High-Yield Series Distributions
The High-Yield Series anticipates distributing substantially
all of its investment company taxable income for each taxable year. Such
distributions will be taxable to shareholders as ordinary income and treated as
dividends for federal income tax purposes, but they will not qualify for the 70%
dividends-received deduction for corporate shareholders.

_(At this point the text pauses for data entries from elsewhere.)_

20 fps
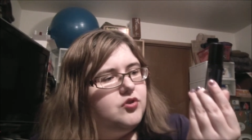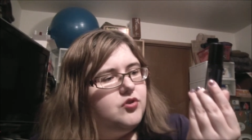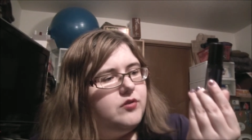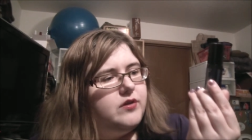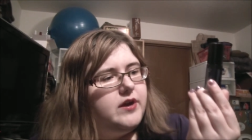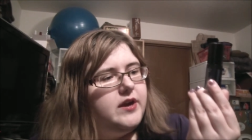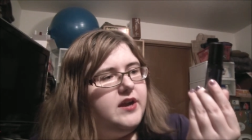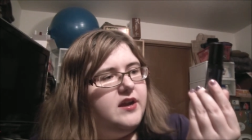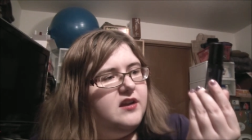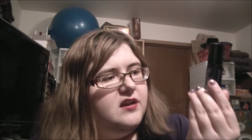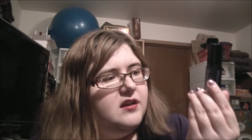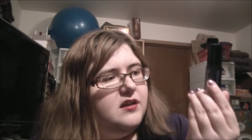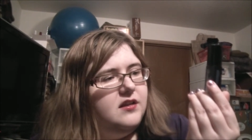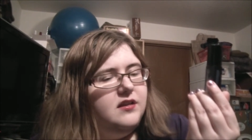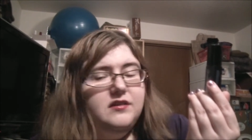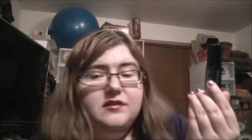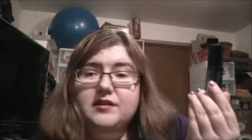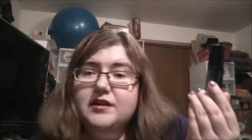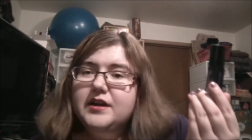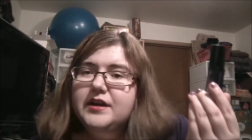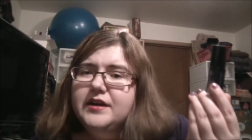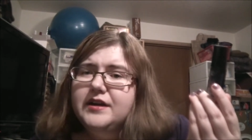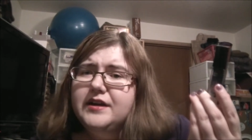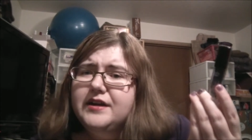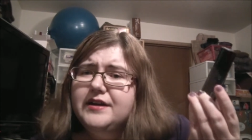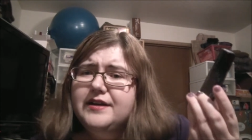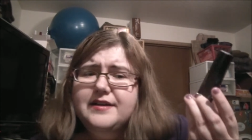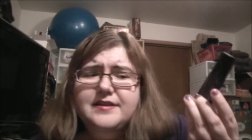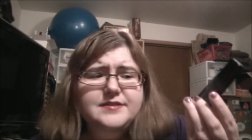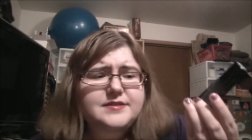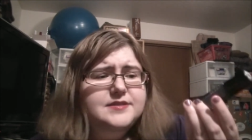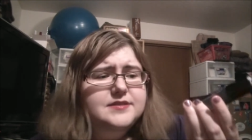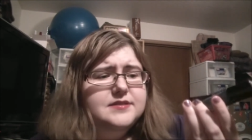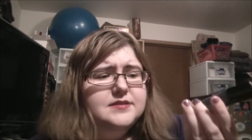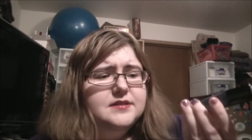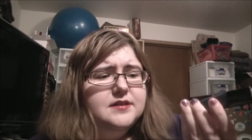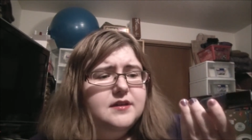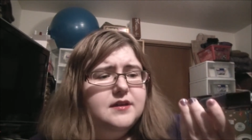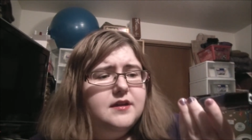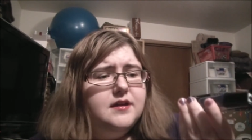gray color, I
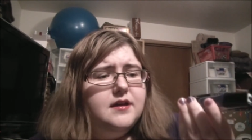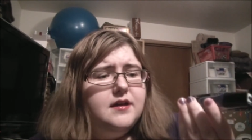guess.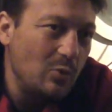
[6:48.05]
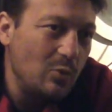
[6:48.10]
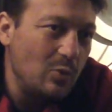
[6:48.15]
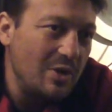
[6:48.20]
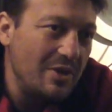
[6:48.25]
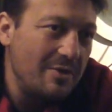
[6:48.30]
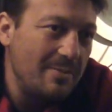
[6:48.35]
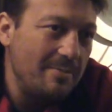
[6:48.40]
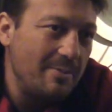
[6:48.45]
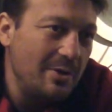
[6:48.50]

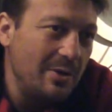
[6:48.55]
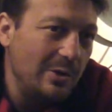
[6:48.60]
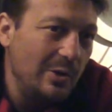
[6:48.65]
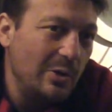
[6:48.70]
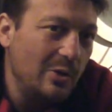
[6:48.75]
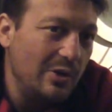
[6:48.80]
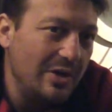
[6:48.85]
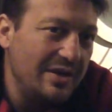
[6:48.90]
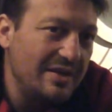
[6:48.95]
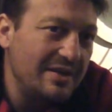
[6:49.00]
with
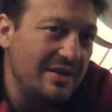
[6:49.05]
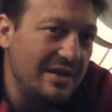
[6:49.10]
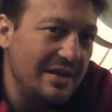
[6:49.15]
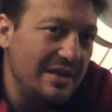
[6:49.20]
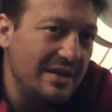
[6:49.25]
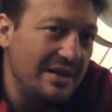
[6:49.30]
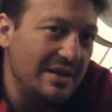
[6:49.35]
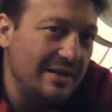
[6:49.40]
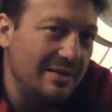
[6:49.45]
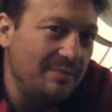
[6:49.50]
purloined
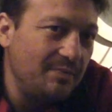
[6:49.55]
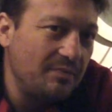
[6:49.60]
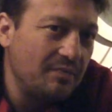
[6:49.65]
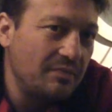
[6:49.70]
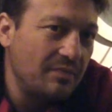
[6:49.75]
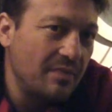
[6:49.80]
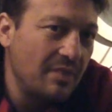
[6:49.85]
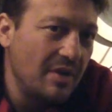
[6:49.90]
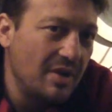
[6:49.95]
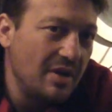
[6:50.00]
gear,
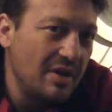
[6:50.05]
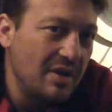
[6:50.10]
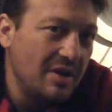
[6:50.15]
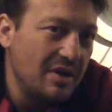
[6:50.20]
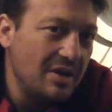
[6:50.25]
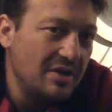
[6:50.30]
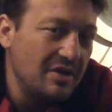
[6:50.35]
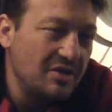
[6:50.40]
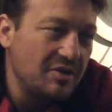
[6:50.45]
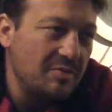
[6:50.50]

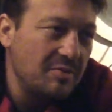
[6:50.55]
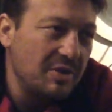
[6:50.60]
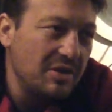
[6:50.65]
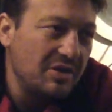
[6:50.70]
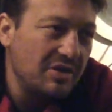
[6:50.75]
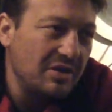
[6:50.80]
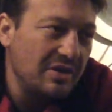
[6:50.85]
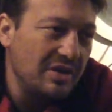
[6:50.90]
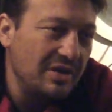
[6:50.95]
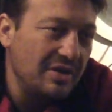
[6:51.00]

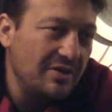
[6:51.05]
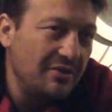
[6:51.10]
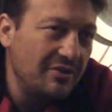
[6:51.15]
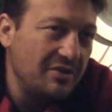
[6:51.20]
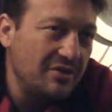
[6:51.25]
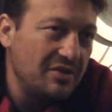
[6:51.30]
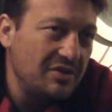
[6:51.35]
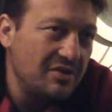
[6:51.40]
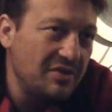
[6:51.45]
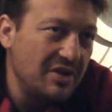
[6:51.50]
especially if
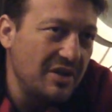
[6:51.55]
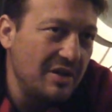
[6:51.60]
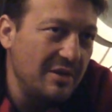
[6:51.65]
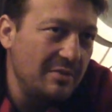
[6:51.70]
it's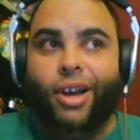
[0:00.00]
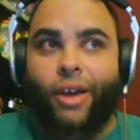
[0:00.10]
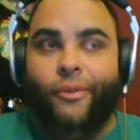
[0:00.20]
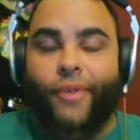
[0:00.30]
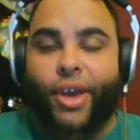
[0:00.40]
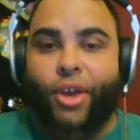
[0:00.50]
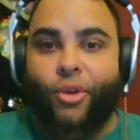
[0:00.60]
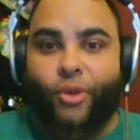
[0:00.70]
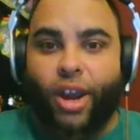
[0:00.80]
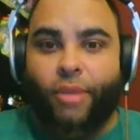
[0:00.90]
Fatal
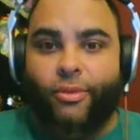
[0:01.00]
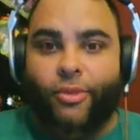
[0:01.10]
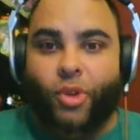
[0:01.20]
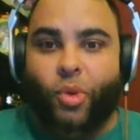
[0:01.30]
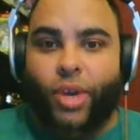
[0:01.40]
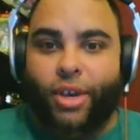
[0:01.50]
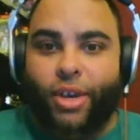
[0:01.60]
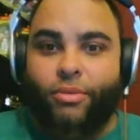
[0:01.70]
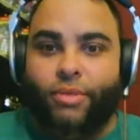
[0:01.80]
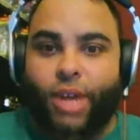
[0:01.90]
Frame for the Wii
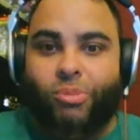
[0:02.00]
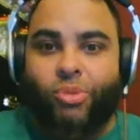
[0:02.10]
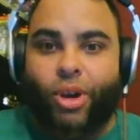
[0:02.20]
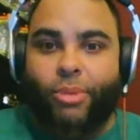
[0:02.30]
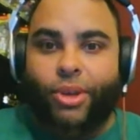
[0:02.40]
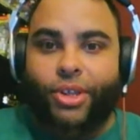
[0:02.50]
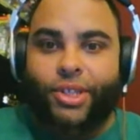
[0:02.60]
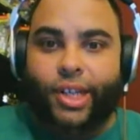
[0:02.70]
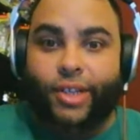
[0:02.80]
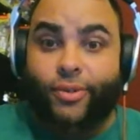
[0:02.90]
U got brought up on the
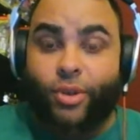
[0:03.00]
sales floor.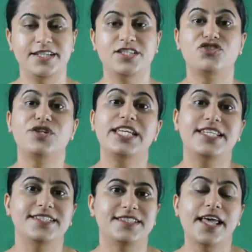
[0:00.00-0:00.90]

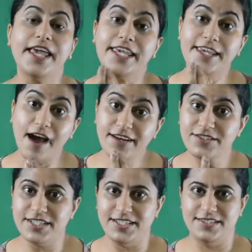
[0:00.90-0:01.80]
Trees, young
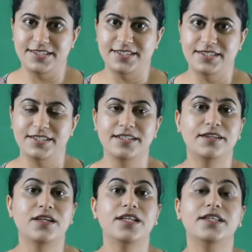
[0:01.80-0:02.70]
trees,
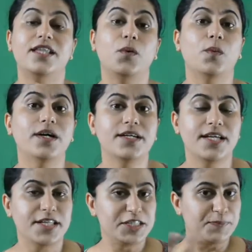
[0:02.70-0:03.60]
they were
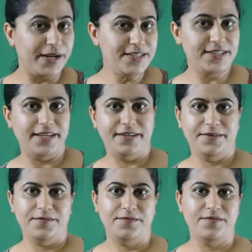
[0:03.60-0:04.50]
sprinting.
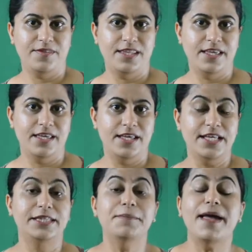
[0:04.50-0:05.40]

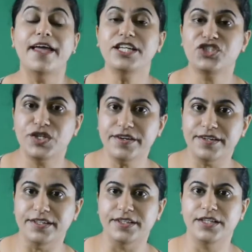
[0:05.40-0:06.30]
The married
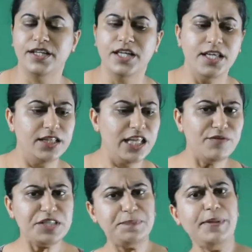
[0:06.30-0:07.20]
children, they
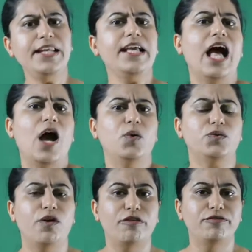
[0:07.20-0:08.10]
were spilling out
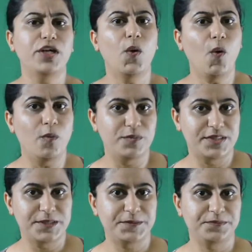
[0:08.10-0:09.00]
of their homes.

The High-Yield Series may either retain or distribute to
shareholders its net capital gain for each taxable year. The HighYield Series
currently intends to distribute any such amounts. Net capital gain that is
distributed and designated as a capital gain dividend will be taxable to
shareholders as long-term capital gain, regardless of the length of time the
shareholder has held his shares or whether such gain was recognized by the
High-Yield Series prior to the date on which the shareholder acquired his
shares.
The High-Yield Series intends to qualify to pay exemptinterest
dividends by satisfying the requirement that at the close of each quarter of the
High-Yield Series' taxable year at least 50% of the High-Yield Series' total
assets consists of tax-exempt municipal obligations. Distributions from the
High-Yield Series will constitute exempt-interest dividends to the extent of the
High-Yield Series' tax-exempt interest income (net of expenses and amortized
bond premium). Exempt-interest dividends distributed to shareholders of the
High-Yield Series are excluded from gross income for federal income tax
purposes. However, shareholders required to file a federal income tax return
will be required to report the receipt of exempt-interest dividends on their
returns. Moreover, while exempt-interest dividends are excluded from gross
income for federal income tax purposes, they may be subject to alternative
minimum tax ("AMT") in certain circumstances and may have other collateral tax
consequences as discussed below. Distributions by the High-Yield Series of any
investment company taxable income or of any net capital gain will be taxable to
shareholders as discussed above.
AMT is imposed in addition to, but only to the extent it
exceeds, the regular tax and is computed at a maximum marginal rate of 28% for
noncorporate taxpayers and 20% for corporate taxpayers on the excess of the
taxpayer's alternative minimum taxable income ("AMTI") over an exemption amount.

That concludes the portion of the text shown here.